Friday, November 7, 2014

Implacability

 I know when I get up in the morning that I may be facing icy roads on the way to work.  The forecast the night before predicted temperatures of -2 C° and snow.  That means ice, and maybe slush.  Yuck.  Forty-five kilometers of slush and sleet on a two-lane highway with other people on the way to work and freight trains camouflaged as trucks on a mission of their own.  Everyone is in a hurry.

My goal for this morning is simple, really.  I want to stay on the road until I get to the office.  So, I gear into my winter driving mindset. 

First, I stay philosophical.  Calm is better than tension.

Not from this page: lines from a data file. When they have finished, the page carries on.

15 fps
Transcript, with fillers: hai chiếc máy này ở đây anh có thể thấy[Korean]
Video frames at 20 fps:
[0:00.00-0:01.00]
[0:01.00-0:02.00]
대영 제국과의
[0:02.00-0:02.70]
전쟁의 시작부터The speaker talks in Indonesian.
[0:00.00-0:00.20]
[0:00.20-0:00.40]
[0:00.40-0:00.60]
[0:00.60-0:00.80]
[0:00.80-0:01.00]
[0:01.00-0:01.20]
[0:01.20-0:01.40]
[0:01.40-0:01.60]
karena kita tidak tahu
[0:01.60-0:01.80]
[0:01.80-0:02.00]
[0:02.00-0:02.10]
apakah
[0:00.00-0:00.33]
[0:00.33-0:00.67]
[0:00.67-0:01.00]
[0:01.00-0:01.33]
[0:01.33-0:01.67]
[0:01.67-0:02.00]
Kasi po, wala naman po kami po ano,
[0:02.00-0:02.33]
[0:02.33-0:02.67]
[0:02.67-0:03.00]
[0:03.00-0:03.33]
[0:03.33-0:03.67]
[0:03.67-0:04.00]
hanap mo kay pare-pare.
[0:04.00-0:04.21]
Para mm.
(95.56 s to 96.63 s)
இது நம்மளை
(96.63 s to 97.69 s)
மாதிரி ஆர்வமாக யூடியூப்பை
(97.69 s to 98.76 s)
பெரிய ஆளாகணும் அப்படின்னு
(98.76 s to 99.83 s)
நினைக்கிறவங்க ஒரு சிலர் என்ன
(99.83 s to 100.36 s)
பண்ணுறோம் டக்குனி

I will get to work when I get there.  Five or ten minutes won’t make a difference. 

Second, I shift into ice-driving strategy.  As I turn the corner and merge onto the highway, I aim for about 60 km / hr while I test the road.  I avoid any slush on the road as long as I stay in the tracks, but I am concerned about black ice that’s impossible to detect at the best of times, never mind in the glare of headlights at dawn.   Gradually, I run it up to 90 km / hr.  The speed limit is 100 km / hr.  I don’t feel comfortable going any faster right now.  I keep my wipers on, and I turn them up to high speed when I see a truck barreling toward me in the oncoming lane.

Third, I let other drivers suffer the road rage.  Vehicles pull up behind me, and pass.  Some are careful as they go by, and settle in just ahead of me.  One heavy black half-ton races ahead, spitting up snow, to make a point, I guess.

I am the driver people swear at when they arrive at work on a snowy morning.

“People like that shouldn’t be allowed on the roads.  They don’t know how to drive,” they complain.

When I hear those complaints, I readily raise my hand and admit to their face my membership in the club of people others designate as bad winter drivers.  “That was probably me,” I add, smiling, looking  for the downcast eyes and the fleeting blush that will betray a wisp of embarrassment.   However transitory, the disconcertion compensates a little for their smug confidence that their SUV will get them where they want to go at top speed no matter what the road conditions. Maybe they are the ones who don’t know how to drive. 

I am a good driver, winter or summer.  I am careful.  I am conscious of the effect my speed has on the traffic flow.  I don’t text.  I rarely use the car’s bluetooth capability.  I listen to the radio.  I like speed as much as anyone, but not at the expense of traveling faster than the traffic or the weather conditions  of  the day, or my comfort level with both, can bear.  It’s not so much my own safety I’m preoccupied with; how could I live with my carelessness hurting someone else?


Fourth, I laugh.  I remain unapologetic.  If my driving habits help others feel good about their own driving skills, well, then I’ve done them a random act of kindness.  On the next intemperate morning, as I diagnose the road to  find my comfortable speed, maybe the drivers that line up behind me can pay that RAK forward, and reserve judgment as they pass.